I am thinking an iterator-like interface for database reading could be
useful. The most obvious example use is the pkgfile functionality.
It could be a convenient tool to do one-pass work on databases
without loading them completely in memory, which can be impossible for
databases with files info (I don't think everyone can load the whole
[community] database using libalpm standard structures).

Here's a patch that roughly shows what I am thinking about: only the code
for the "local" backend is shown.

diff --git a/lib/libalpm/alpm.h b/lib/libalpm/alpm.h
index 6e1e4bc..986e9a1 100644
--- a/lib/libalpm/alpm.h
+++ b/lib/libalpm/alpm.h
@@ -119,6 +119,7 @@ typedef enum _alpm_sigstatus_t {
 
 typedef struct __alpm_handle_t alpm_handle_t;
 typedef struct __alpm_db_t alpm_db_t;
+typedef struct __alpm_dbreader_t alpm_dbreader_t;
 typedef struct __alpm_pkg_t alpm_pkg_t;
 typedef struct __alpm_trans_t alpm_trans_t;
 
@@ -371,6 +372,9 @@ int alpm_option_set_default_siglevel(alpm_handle_t *handle, alpm_siglevel_t leve
  * @{
  */
 
+alpm_dbreader_t *alpm_open_dbdir(alpm_handle_t *handle, const char *dbpath);
+alpm_dbreader_t *alpm_open_dbarchive(alpm_handle_t *handle, const char *dbpath);
+
 /** Get the database of locally installed packages.
  * The returned pointer points to an internal structure
  * of libalpm which should only be manipulated through
diff --git a/lib/libalpm/be_local.c b/lib/libalpm/be_local.c
index 70f242d..74d6886 100644
--- a/lib/libalpm/be_local.c
+++ b/lib/libalpm/be_local.c
@@ -41,15 +41,22 @@
 #include "package.h"
 #include "deps.h"
 
-static int local_db_read(alpm_pkg_t *info, alpm_dbinfrq_t inforeq);
+static int local_db_read(const char *path, alpm_pkg_t *info, alpm_dbinfrq_t inforeq);
 
 #define LAZY_LOAD(info, errret) \
 	do { \
 		if(!(pkg->infolevel & info)) { \
-			local_db_read(pkg, info); \
+			local_db_read(NULL, pkg, info); \
 		} \
 	} while(0)
 
+struct local_dbreader_t {
+	alpm_handle_t *handle;
+	alpm_pkg_t *(*getitem) (alpm_dbreader_t*);
+	DIR* dbdir;
+	const char *dbpath;
+	char finished;
+};
 
 /* Cache-specific accessor functions.
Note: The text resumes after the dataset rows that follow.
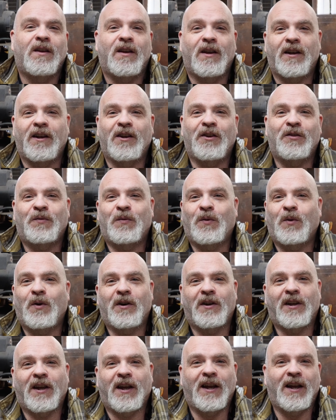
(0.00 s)
It is
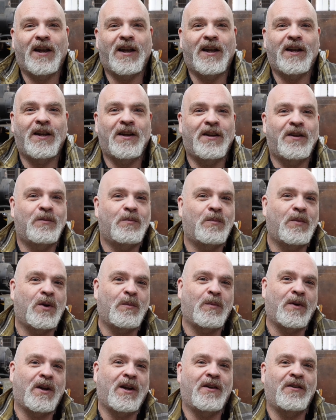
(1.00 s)
4K,
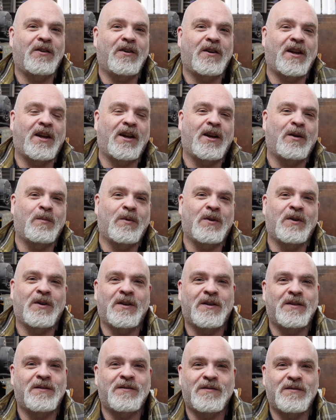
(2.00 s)
but my other
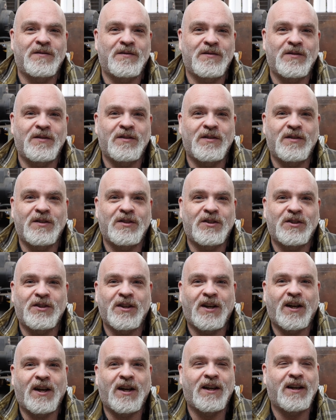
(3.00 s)
camera
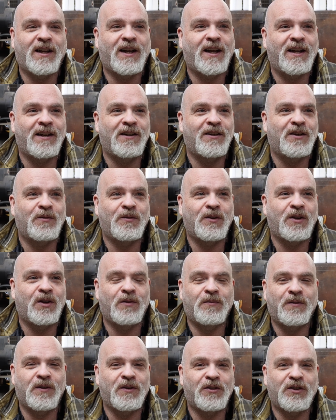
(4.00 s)
shot, I don't
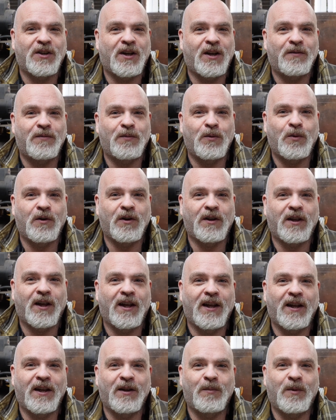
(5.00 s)
know if it shot
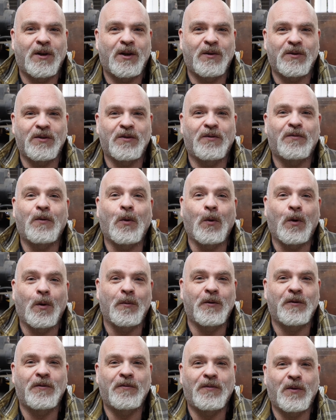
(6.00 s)
4K, but it was a
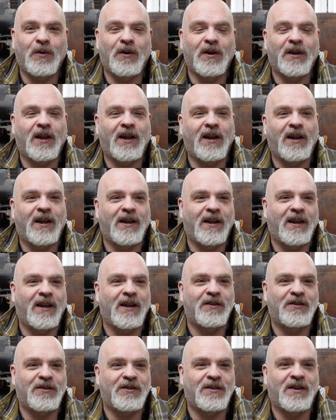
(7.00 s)
form of 4K, I
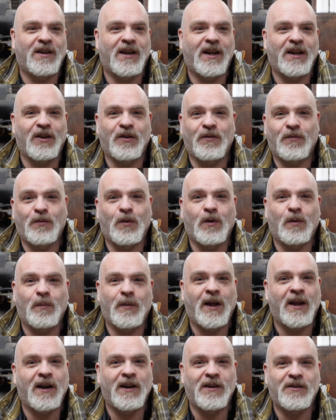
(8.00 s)
guess. I could
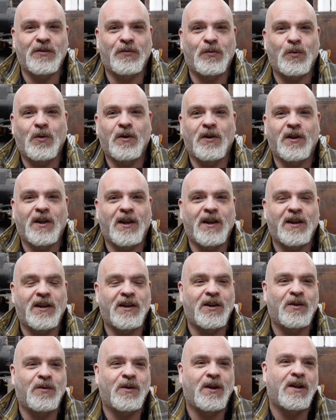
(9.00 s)
format it to 4K
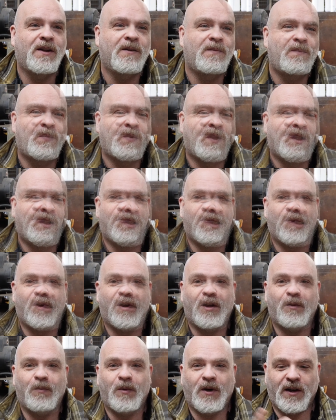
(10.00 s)
anyway.
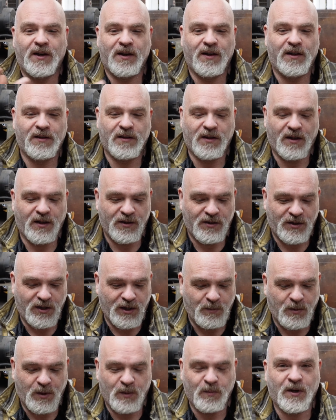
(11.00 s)
I bought a
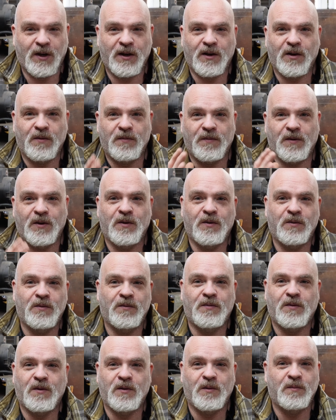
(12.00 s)
cheapy
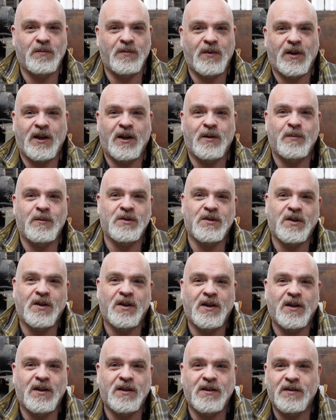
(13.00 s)
microphone from
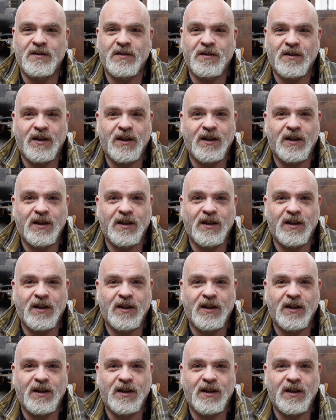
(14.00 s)
Amazon.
These implementations allow for lazy
  * loading by the files backend when a data member is actually needed
@@ -235,7 +242,7 @@ static int _cache_changelog_close(const alpm_pkg_t UNUSED *pkg, void *fp)
 
 static int _cache_force_load(alpm_pkg_t *pkg)
 {
-	return local_db_read(pkg, INFRQ_ALL);
+	return local_db_read(NULL, pkg, INFRQ_ALL);
 }
 
 
@@ -376,9 +383,10 @@ static int local_db_populate(alpm_db_t *db)
 	size_t est_count;
 	int count = 0;
 	struct stat buf;
-	struct dirent *ent = NULL;
 	const char *dbpath;
 	DIR *dbdir;
+	alpm_dbreader_t *reader;
+	alpm_pkg_t *pkg;
 
 	dbpath = _alpm_db_path(db);
 	if(dbpath == NULL) {
@@ -408,7 +416,6 @@ static int local_db_populate(alpm_db_t *db)
 		while(readdir(dbdir) != NULL) {
 			est_count++;
 		}
-		rewinddir(dbdir);
 	}
 	if(est_count >= 2) {
 		/* subtract the two extra pointers to get # of children */
@@ -418,35 +425,13 @@ static int local_db_populate(alpm_db_t *db)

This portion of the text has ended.